Semperoper, 26 mars
À la création de Innocence à Aix en juillet 2021 (voir O. M. n° 175 p. 25 de septembre 2021), Patrick Scemama avait écrit en ces pages sa conviction d’être face à un chef-d’œuvre qui resterait dans le répertoire. Sentiment confirmé avec cette nouvelle production du dernier opéra de Kaija Saariaho, la troisième (la deuxième ayant été donnée à Gelsenkirchen en 2024) : Innocence est une œuvre dure, mais belle, un opéra majeur qui tira sa force tant du livret habile de Sofi Oksanen – traitant aussi bien de problématiques d’aujourd’hui, comme le harcèlement scolaire ou la libre détention des armes à feu, que de questions éternelles comme les secrets de famille et la résilience après un drame – que de la richesse et de la puissance de sa partition. Dans une mise en scène sensible, fidèle et puissante, Lorenzo Fioroni divise l’espace entre une avant-scène où se déroule le mariage et, derrière, un plateau incliné et tournant qui représente la classe où s’est déroulée la tuerie. Les deux univers se distinguent clairement, même s’ils finiront inévitablement par interagir au fil des révélations.

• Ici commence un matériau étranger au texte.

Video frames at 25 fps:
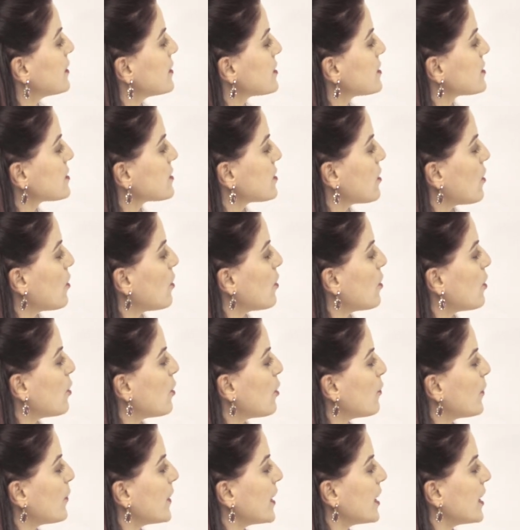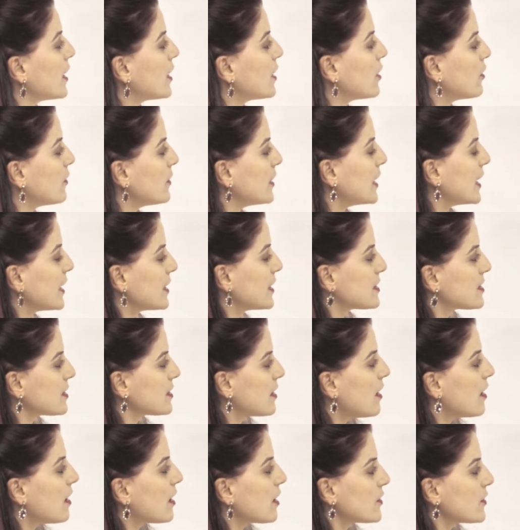so we connect
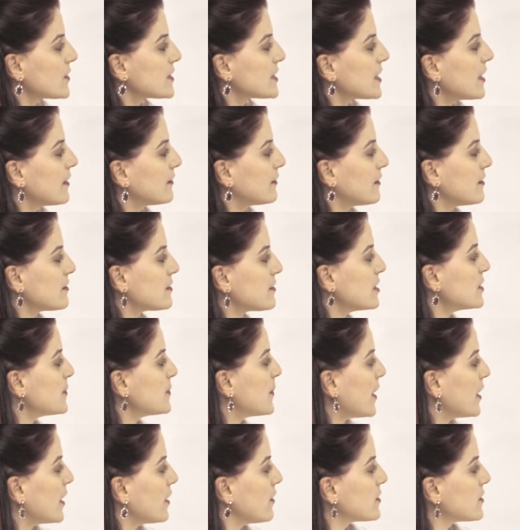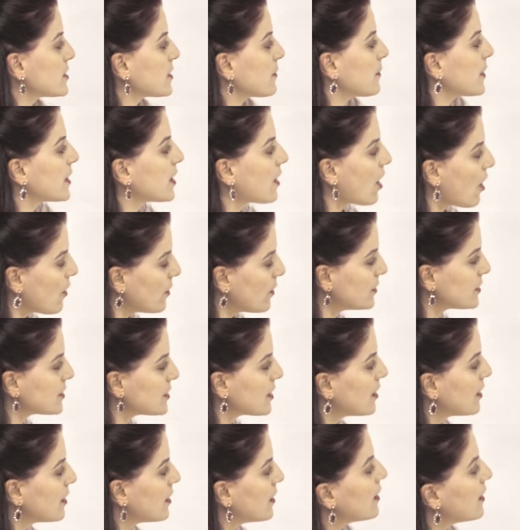our sentences by using because.
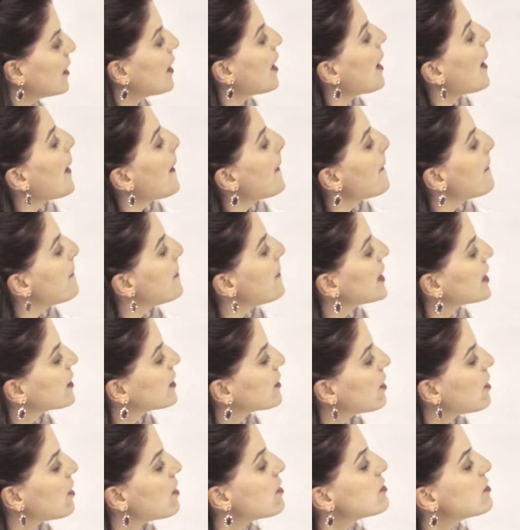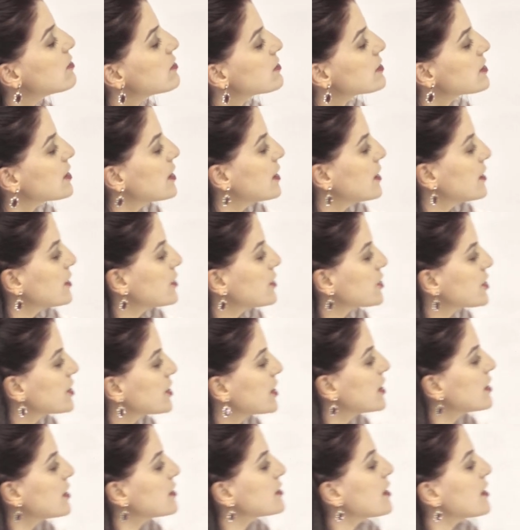Because
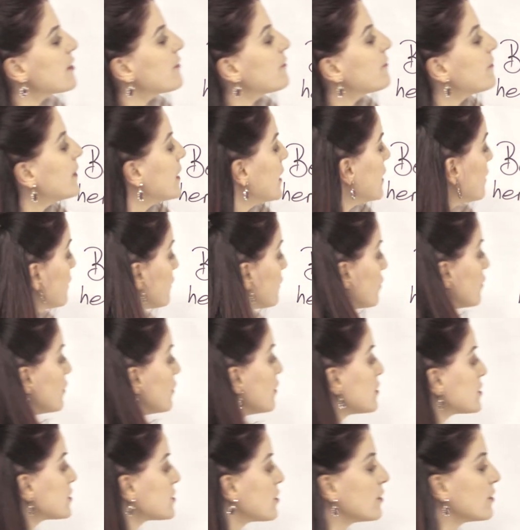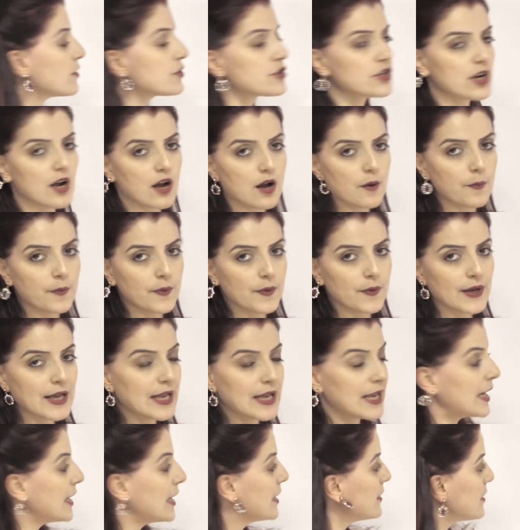she is afraid to lose her job,
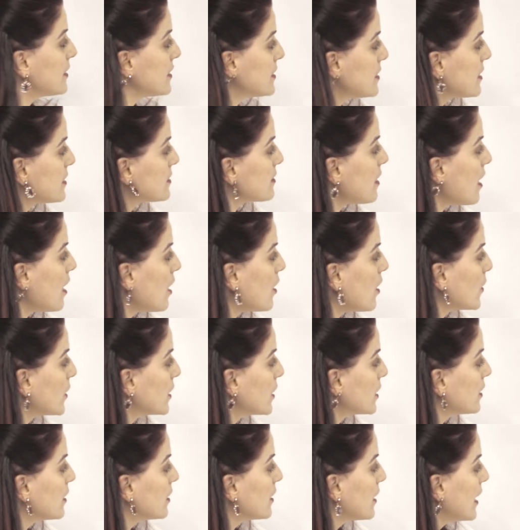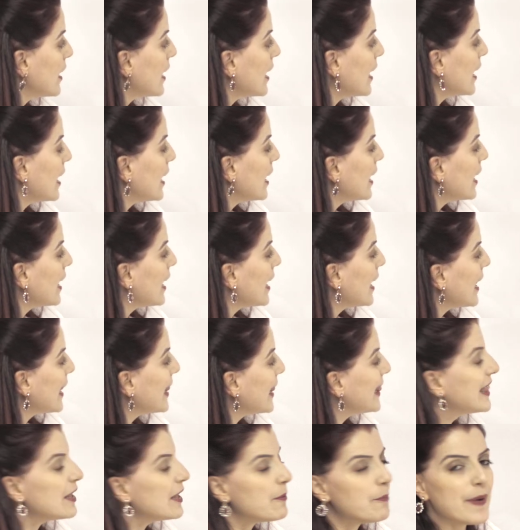this is our
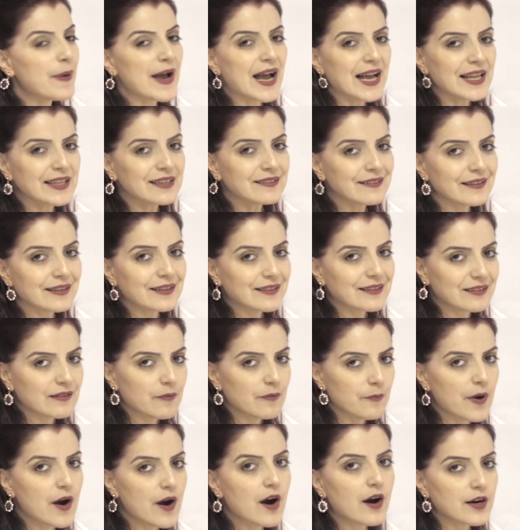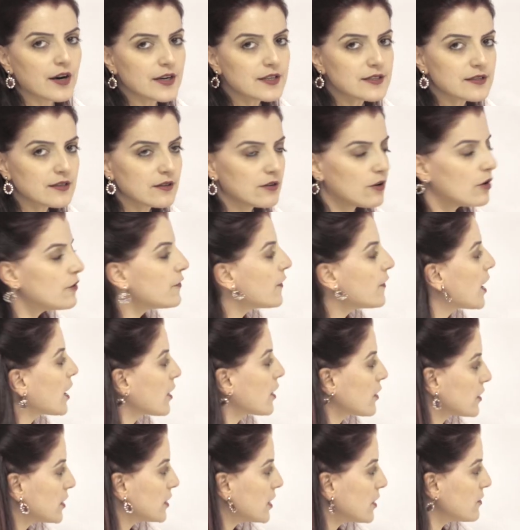dependent part of
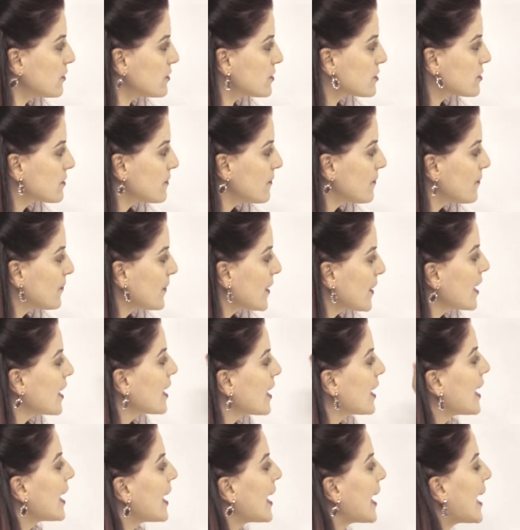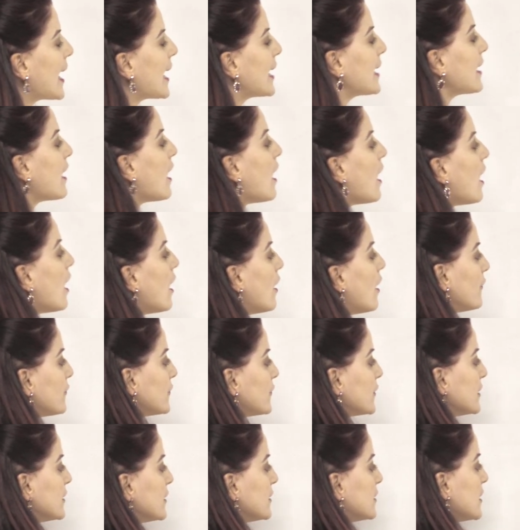our clause. And
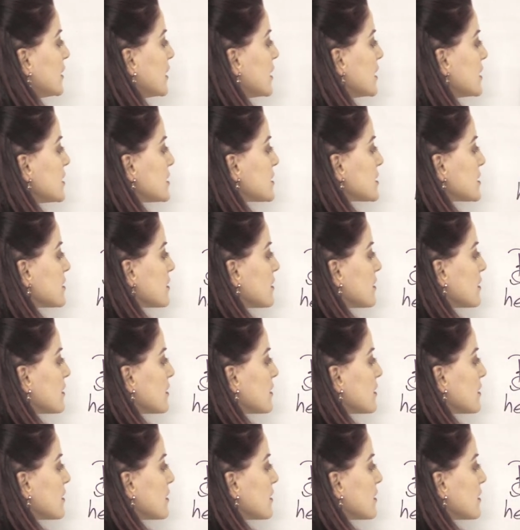after this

Au premier plan, la famille du marié, ainsi que celle du tueur, non invité à la fête, mais dont on comprendra peu à peu que c’est lui qui officie comme photographe et cameraman. Le père et la mère, le marié et la mariée, le prêtre, tous évoluent en costumes bourgeois victoriens, avec une raideur presque comique à la Tim Burton qui dit leur enfermement dans les conventions sociales et le mensonge. Derrière eux, en surplomb et en tenues d’aujourd’hui, les élèves survivants sur un espace blanc, au milieu de meubles recouverts de draps blancs comme dans une maison en deuil. Ce sont, on le découvrira, les bureaux de la classe. C’est aussi, sur le sol, un cadavre oublié et recouvert à la hâte : celui de Marketa, la fille de la serveuse du mariage, le fantôme, seule victime de la fusillade à qui Saariaho donne la parole en en faisant l’égale de ses camarades. Sauf qu’eux parlent – chacun dans sa langue, il s’agit d’une école internationale –, alors qu’elle chante dans un mode folklorique.
S’il réussit magistralement la scène du récit de la tuerie, qui vaut reconstitution du drame, Fioroni excelle aussi à révéler finement les zones sombres de l’histoire, cette addition d’éléments qui finit par convaincre que personne n’est innocent. L’usage de la vidéo en direct se révèle très pertinent, et le final est bouleversant. Coup de chapeau également pour l’univers visuel dépouillé de Paul Zoller avec ces grands rideaux de plastic griffé, cette pluie de grands papiers blancs, ces éclairs de lumières stroboscopiques puis, peu à peu, cette neige qui tombe inlassablement comme pour cacher le drame.
Le spectacle bénéficie d’un excellent plateau vocal, avec plusieurs chanteurs de la troupe du Semperoper. Tous les solistes sont dignes d’éloges, mais on admirera particulièrement la virtuosité des coloratures et la netteté des aigus de Rosalia Cid (la mariée), la solidité d’Anu Komsi (la belle-mère), l’élégance de Mario Lerchenberger (le marié) ou l’expressivité sobre mais ferme de Paula Murrihy (la serveuse). Remarquable également, le chant atypique de Venla Ilona Blom (Marketa). Pour se débuts au Semperoper, Maxime Pascal déploie la partition avec un souci du détail et un grand sens de la construction dramatique. Après une ouverture presque chambriste, il impose peu à peu un orchestre âpre qui se révèle d’une grande pertinence théâtrale : une lecture peut-être moins consensuelle que celle de Susanna Mälkki lors de la création, mais qui montre que la richesse de la partition de Saariaho réside aussi dans la pluralité des approches possibles.